What you have to do: Restate all entries exactly. Skip the images.

Extracted records:
______
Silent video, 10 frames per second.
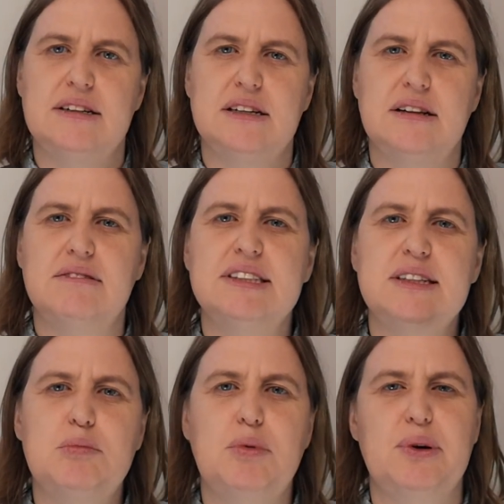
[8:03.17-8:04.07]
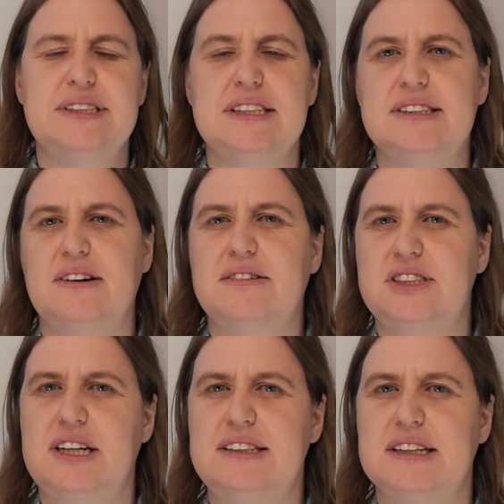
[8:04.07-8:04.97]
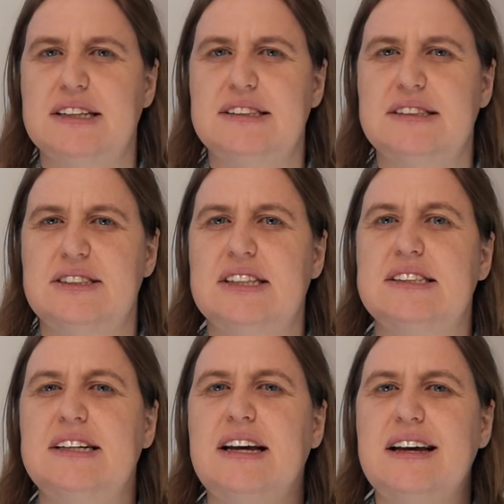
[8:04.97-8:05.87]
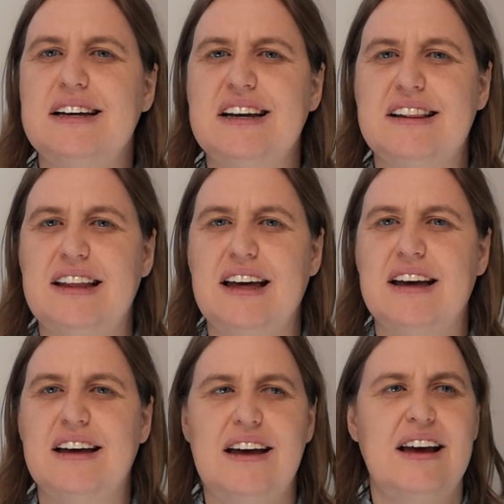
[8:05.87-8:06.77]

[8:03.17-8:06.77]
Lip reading: to the risen presence of Jesus, to seeing their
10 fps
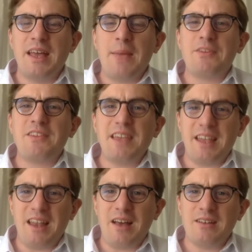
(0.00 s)
In
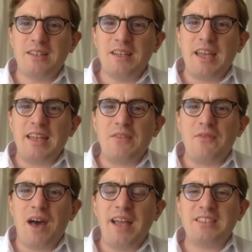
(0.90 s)
particular, It
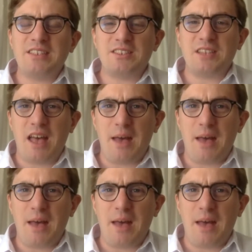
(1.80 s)
advises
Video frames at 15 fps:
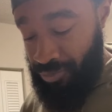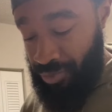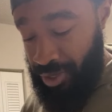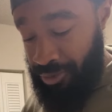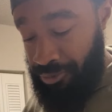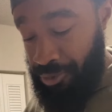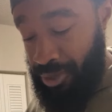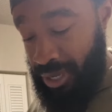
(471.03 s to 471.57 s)

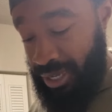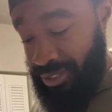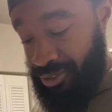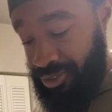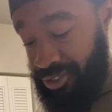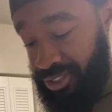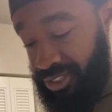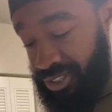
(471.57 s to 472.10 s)
If you guys
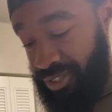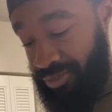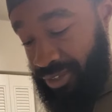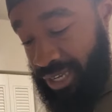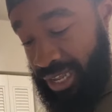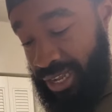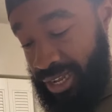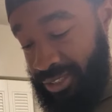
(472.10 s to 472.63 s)
are
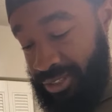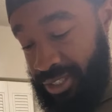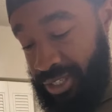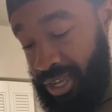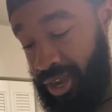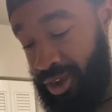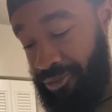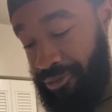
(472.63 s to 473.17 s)
civilized and
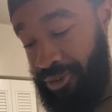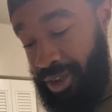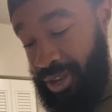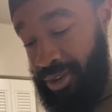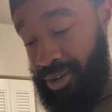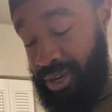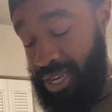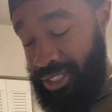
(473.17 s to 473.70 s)
y'all
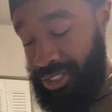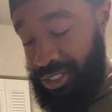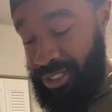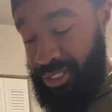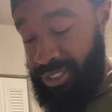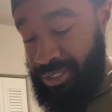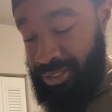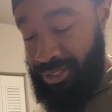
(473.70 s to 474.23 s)
fight, that should
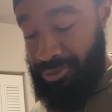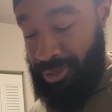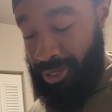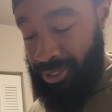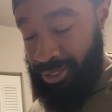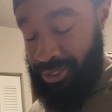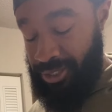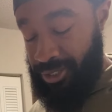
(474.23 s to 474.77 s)
end it
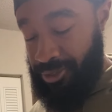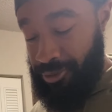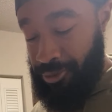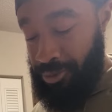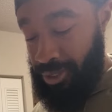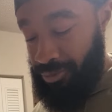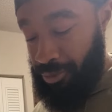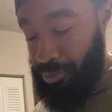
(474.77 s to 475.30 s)
right there.
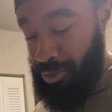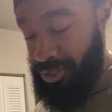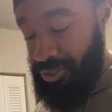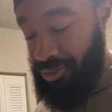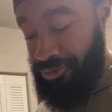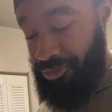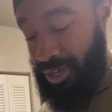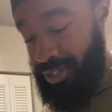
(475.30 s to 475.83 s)
Whoever wins
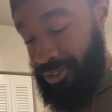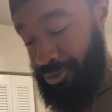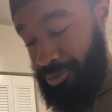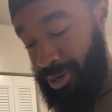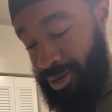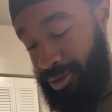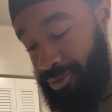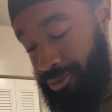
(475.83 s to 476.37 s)
the fight is
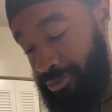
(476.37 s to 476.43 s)
right.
______
Answer space:
Silent video, 10 frames per second.
[8:03.17-8:04.07]
[8:04.07-8:04.97]
[8:04.97-8:05.87]
[8:05.87-8:06.77]

[8:03.17-8:06.77]
Lip reading: to the risen presence of Jesus, to seeing their
10 fps
(0.00 s)
In
(0.90 s)
particular, It
(1.80 s)
advises
Video frames at 15 fps:
(471.03 s to 471.57 s)

(471.57 s to 472.10 s)
If you guys
(472.10 s to 472.63 s)
are
(472.63 s to 473.17 s)
civilized and
(473.17 s to 473.70 s)
y'all
(473.70 s to 474.23 s)
fight, that should
(474.23 s to 474.77 s)
end it
(474.77 s to 475.30 s)
right there.
(475.30 s to 475.83 s)
Whoever wins
(475.83 s to 476.37 s)
the fight is
(476.37 s to 476.43 s)
right.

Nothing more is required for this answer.